A Simplified Go Implementation
Let's model the core logic of an Acceptor in Go.
package main
import (
"fmt"
"sync"
)
type Proposal struct {
Number int
Value string
}
type Acceptor struct {
mu sync.Mutex
promisedNumber int
acceptedProposal *Proposal
}
func (a *Acceptor) Prepare(proposalNumber int) (bool, *Proposal) {
a.mu.Lock()
defer a.mu.Unlock()
if proposalNumber > a.promisedNumber {
a.promisedNumber = proposalNumber
fmt.Printf("Acceptor: Promising proposal %d\n", proposalNumber)
return true, a.acceptedProposal
}
fmt.Printf("Acceptor: Rejecting proposal %d (already promised %d)\n", proposalNumber, a.promisedNumber)
return false, nil
}
func (a *Acceptor) Accept(proposal Proposal) bool {
a.mu.Lock()
defer a.mu.Unlock()
if proposal.Number >= a.promisedNumber {
a.promisedNumber = proposal.Number
a.acceptedProposal = &proposal
fmt.Printf("Acceptor: Accepting proposal %d with value '%s'\n", proposal.Number, proposal.Value)
return true
}
fmt.Printf("Acceptor: Rejecting accept request for proposal %d (already promised %d)\n", proposal.Number, a.promisedNumber)
return false
}
func main() {
acceptor := &Acceptor{}
// --- Round 1 ---
fmt.Println("--- Proposer 1 (n=1) ---")
// Proposer 1 sends Prepare(1)
ok, prev := acceptor.Prepare(1)
fmt.Printf("Proposer 1 received promise: %v, previously accepted: %v\n", ok, prev)
// Proposer 1 sends Accept(1, "hello")
accepted := acceptor.Accept(Proposal{Number: 1, Value: "hello"})

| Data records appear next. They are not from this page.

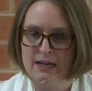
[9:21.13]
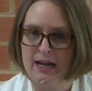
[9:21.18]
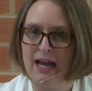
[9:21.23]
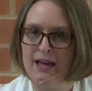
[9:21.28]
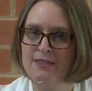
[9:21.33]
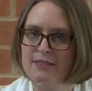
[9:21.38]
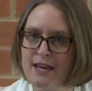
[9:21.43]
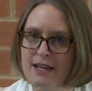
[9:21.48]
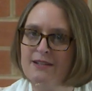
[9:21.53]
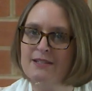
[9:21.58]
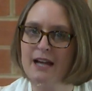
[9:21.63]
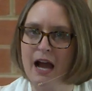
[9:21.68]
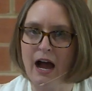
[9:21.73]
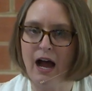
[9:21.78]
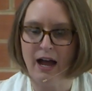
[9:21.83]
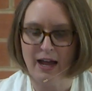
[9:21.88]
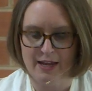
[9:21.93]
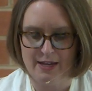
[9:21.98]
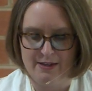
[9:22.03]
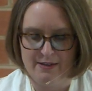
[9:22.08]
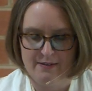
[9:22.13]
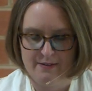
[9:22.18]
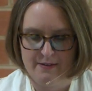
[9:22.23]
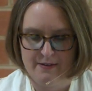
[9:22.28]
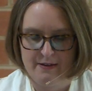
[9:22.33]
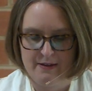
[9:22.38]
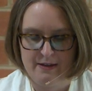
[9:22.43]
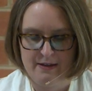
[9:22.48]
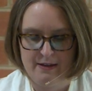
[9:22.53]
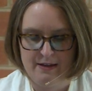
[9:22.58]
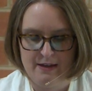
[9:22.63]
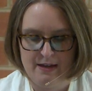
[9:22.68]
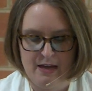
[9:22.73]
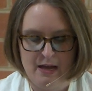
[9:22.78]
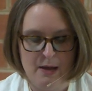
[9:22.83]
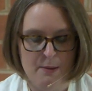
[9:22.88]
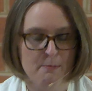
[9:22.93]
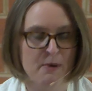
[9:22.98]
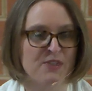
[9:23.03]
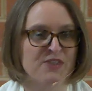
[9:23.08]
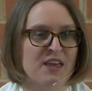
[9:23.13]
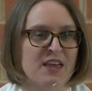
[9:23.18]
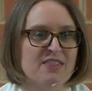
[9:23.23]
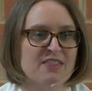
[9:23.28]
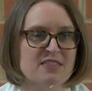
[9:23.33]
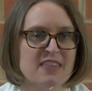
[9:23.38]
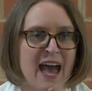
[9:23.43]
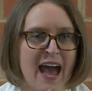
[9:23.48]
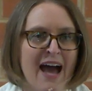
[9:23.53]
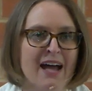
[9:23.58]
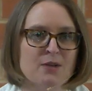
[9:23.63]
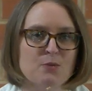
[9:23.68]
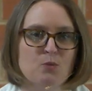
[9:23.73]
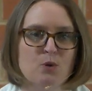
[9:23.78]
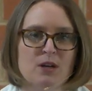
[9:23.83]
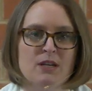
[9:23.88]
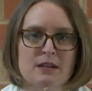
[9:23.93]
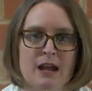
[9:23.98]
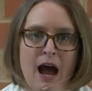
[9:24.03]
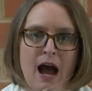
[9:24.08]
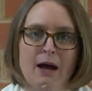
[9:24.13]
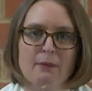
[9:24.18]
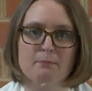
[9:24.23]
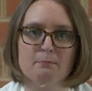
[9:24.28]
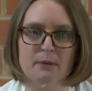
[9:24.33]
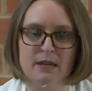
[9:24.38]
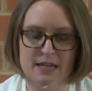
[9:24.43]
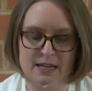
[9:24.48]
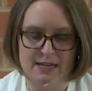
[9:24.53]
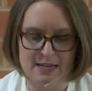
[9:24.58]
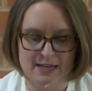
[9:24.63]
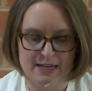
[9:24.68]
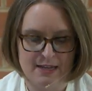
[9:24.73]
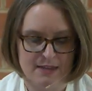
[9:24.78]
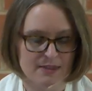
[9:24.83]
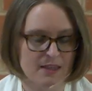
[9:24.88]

and then die, but that that would not be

fmt.Printf("Proposer 1's value was accepted: %v\n", accepted)
fmt.Println()
// --- Round 2 (competing proposer) ---
fmt.Println("--- Proposer 2 (n=2) ---")
// Proposer 2 sends Prepare(2)
ok, prev = acceptor.Prepare(2)
fmt.Printf("Proposer 2 received promise: %v, previously accepted: %v\n", ok, prev)
// Proposer 2 MUST now propose "hello"
if prev != nil {
accepted = acceptor.Accept(Proposal{Number: 2, Value: prev.Value})

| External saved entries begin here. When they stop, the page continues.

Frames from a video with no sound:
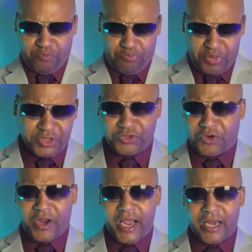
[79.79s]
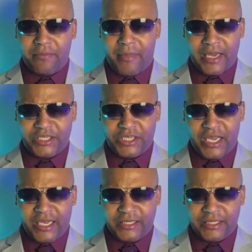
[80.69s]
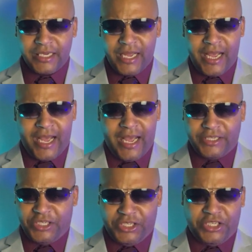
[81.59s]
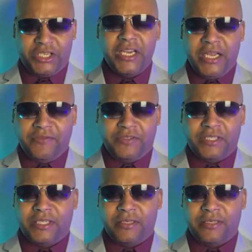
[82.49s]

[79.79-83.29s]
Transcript: puts her head in my chest and just sniffs.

fmt.Printf("Proposer 2's value was accepted: %v\n", accepted)
}
}
This example shows how an Acceptor maintains its state (promisedNumber and acceptedProposal) and how a new Proposer with a higher number can take over, but is forced to continue with the already-accepted value.
Conclusion: The Price of Correctness
Paxos is powerful and guarantees safety, but its correctness comes at the cost of intuition. The two-phase commit, the rules about proposal numbers, and the way values are "locked in" can be mind-bending. The algorithm allows for multiple proposers to be active at once, leading to potential duels where no progress is made.

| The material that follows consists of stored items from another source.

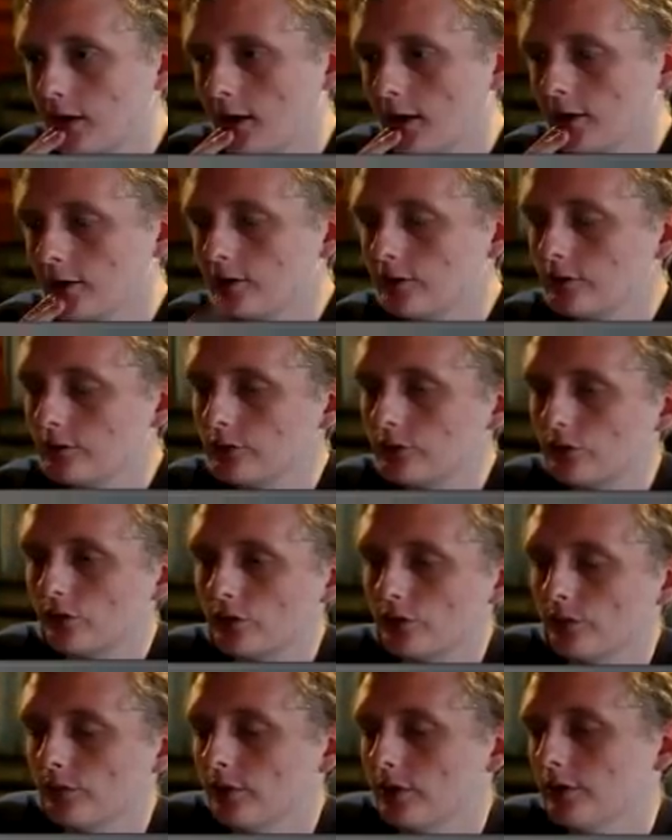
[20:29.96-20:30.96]
kinda
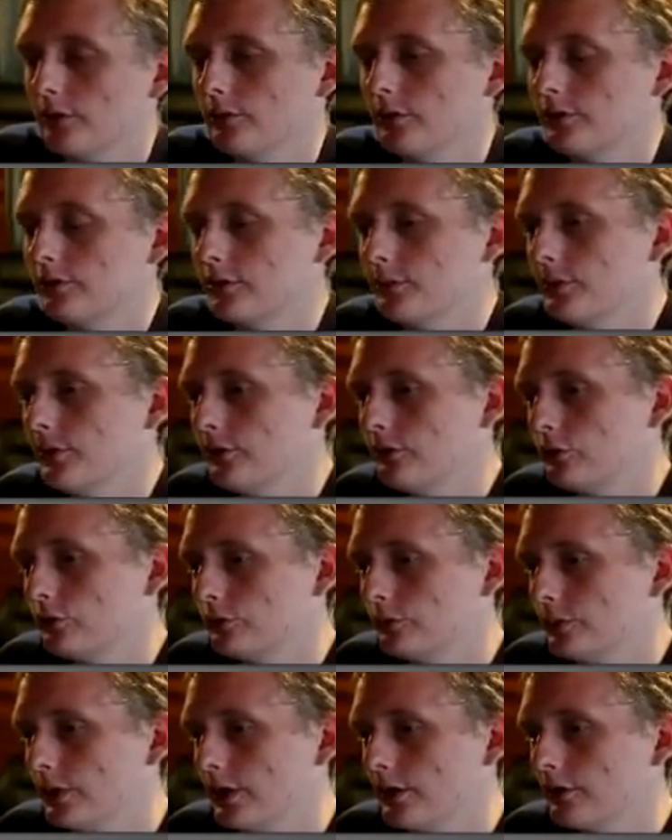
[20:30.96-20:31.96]
useful, but once he plays
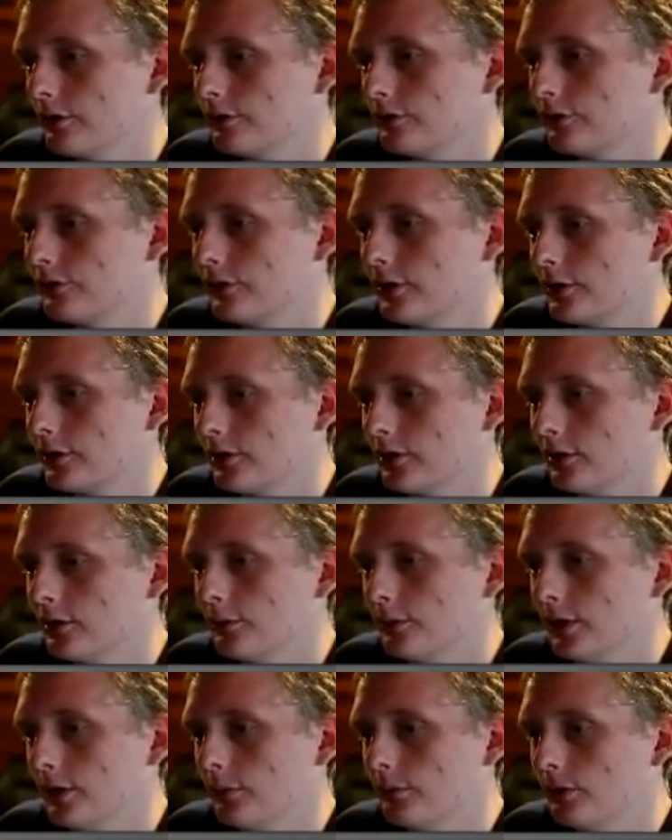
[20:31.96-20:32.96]
with bears, it's not gonna
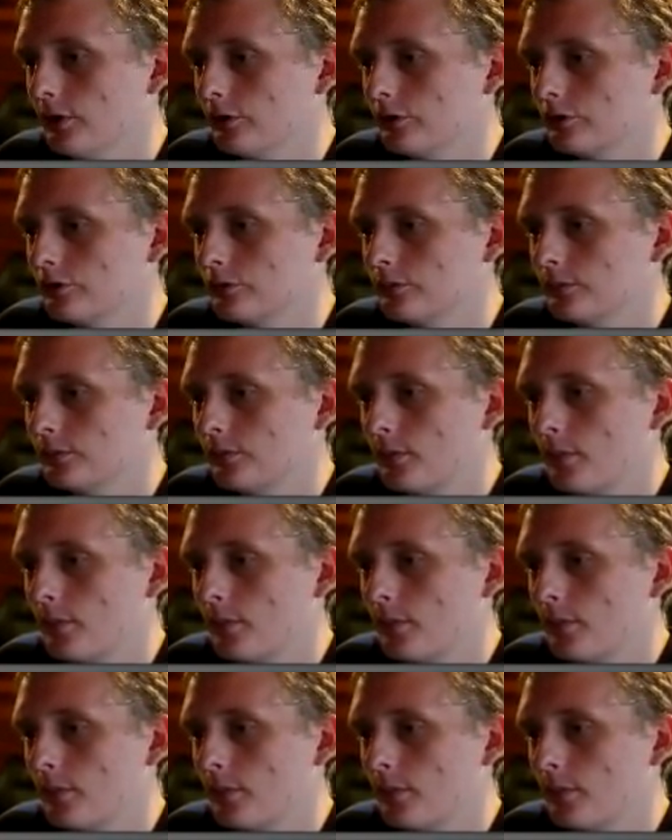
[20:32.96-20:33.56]
help out much.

This is why Multi-Paxos, an optimization where a single leader is elected to be the sole proposer, is almost always used in practice. And if you look at Multi-Paxos, it starts to look a lot like Raft.
Understanding Paxos is a rite of passage for students of distributed systems. It reveals the raw, fundamental challenges of reaching agreement in a world of unreliable networks and servers. While you may end up implementing Raft, learning Paxos will give you a firm grasp of the principles that make it all work.